Run a pest control company? List your business on PestPin or see how our pro plans work to reach homeowners searching for carpenter bee treatment in your service area.

Frequently asked questions

Are carpenter bees dangerous?

They pose little danger to people. The males that hover and dart aggressively cannot sting at all, and the females can sting but are docile and rarely do unless handled. The real danger is to your wood, since their galleries weaken structural boards over time and attract woodpeckers.

How much damage do carpenter bees cause?

A single season of one bee is minor, but the damage compounds. Females reuse and extend the same galleries year after year, so a favored board can end up with many interconnected tunnels that weaken it. Woodpeckers digging out the larvae and moisture entering the tunnels make it worse.

How do I tell a carpenter bee from a bumblebee?

Look at the abdomen. A carpenter bee has a shiny, hairless, solid-black upper abdomen, while a bumblebee is fuzzy with yellow bands. Carpenter bees also drill perfectly round half-inch holes in bare wood and leave sawdust below them; bumblebees do not damage wood.

Should I plug carpenter bee holes right away?

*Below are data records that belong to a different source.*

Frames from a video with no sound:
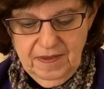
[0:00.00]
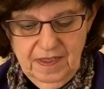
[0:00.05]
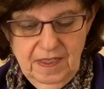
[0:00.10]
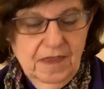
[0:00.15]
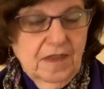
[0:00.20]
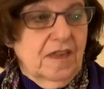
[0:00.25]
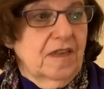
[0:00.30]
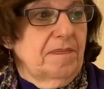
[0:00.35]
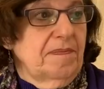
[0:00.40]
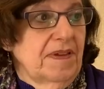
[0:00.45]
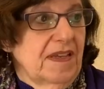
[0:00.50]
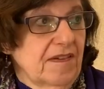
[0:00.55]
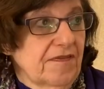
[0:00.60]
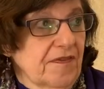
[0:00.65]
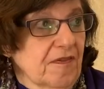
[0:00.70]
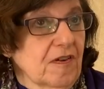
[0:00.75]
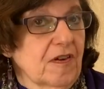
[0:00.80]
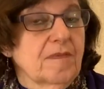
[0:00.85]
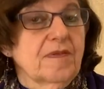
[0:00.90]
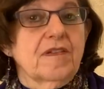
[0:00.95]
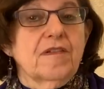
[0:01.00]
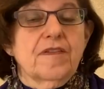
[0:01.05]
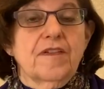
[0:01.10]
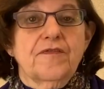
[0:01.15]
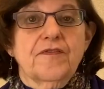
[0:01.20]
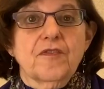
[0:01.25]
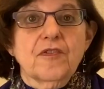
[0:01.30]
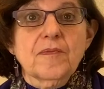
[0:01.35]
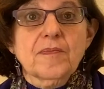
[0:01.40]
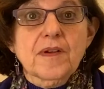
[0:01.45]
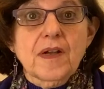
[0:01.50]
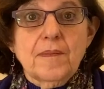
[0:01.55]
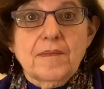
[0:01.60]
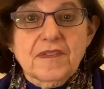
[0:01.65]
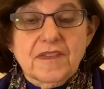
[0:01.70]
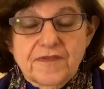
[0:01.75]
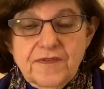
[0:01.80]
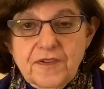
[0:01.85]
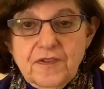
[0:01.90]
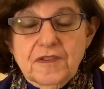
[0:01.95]
it's the be verb, so the verb comes
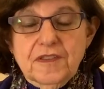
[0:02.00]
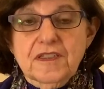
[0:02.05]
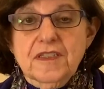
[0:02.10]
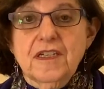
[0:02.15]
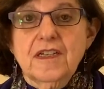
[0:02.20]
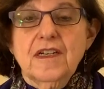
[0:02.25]
first.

No. Sealing a hole immediately traps live bees that will chew a new exit through the wood, and it stops the insecticidal dust from spreading through the gallery. Treat the hole first, wait several days for the bees to die and carry the dust deeper, then plug it.

What is the best time of year to treat carpenter bees?

Spring through early summer, while the adults are actively emerging, mating, and boring. Treating during this window hits the bees as they move in and out of the holes. You can still treat active holes later in the season, but spring is the most effective.

What kills carpenter bees in the wood?

An insecticidal dust labeled for carpenter bees, puffed directly into each hole with a hand duster, works best. Bees walking through the treated gallery pick up the dust and carry it deeper, reaching larvae a spray cannot. Plug and paint the wood afterward to prevent reinfestation.

How do I stop carpenter bees from coming back?

Paint or seal all bare softwood, since weathered unfinished wood is the main attractant, and fill old galleries so returning bees cannot reopen last year's tunnels. Inspect eaves, decks, and railings each spring and treat any new holes right away.

Do carpenter bees attract woodpeckers?

Yes. Woodpeckers detect the larvae inside the galleries and tear open the wood to eat them, turning clean half-inch holes into ragged, gaping damage. Treating the bees early removes the food source and helps prevent the woodpecker damage that follows.